• _EXERCISE DETAILS_
Exclude the pictures and retype the entries as written.

--- DATASET RECORDS Enclosed Below ---

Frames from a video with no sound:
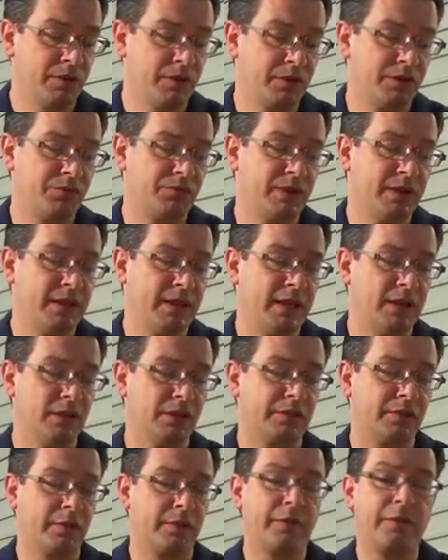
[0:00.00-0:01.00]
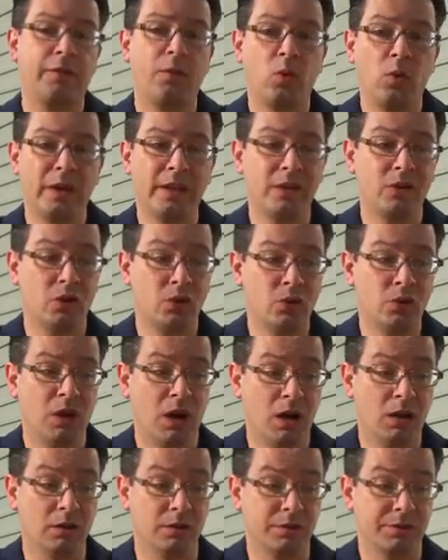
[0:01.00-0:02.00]
This retails for
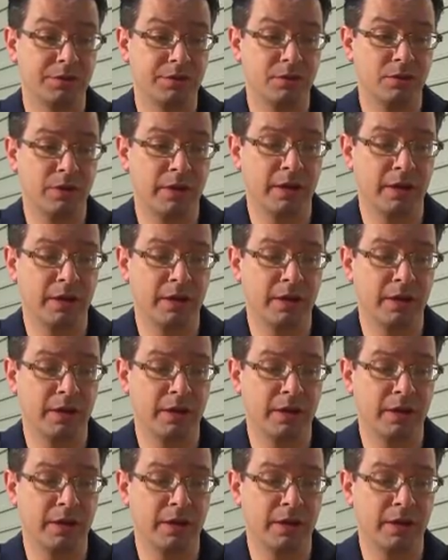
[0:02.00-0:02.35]
$42.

--- End of Enclosed DATASET RECORDS ---

• _TASK OUTPUT_
Frames from a video with no sound:
[0:00.00-0:01.00]
[0:01.00-0:02.00]
This retails for
[0:02.00-0:02.35]
$42.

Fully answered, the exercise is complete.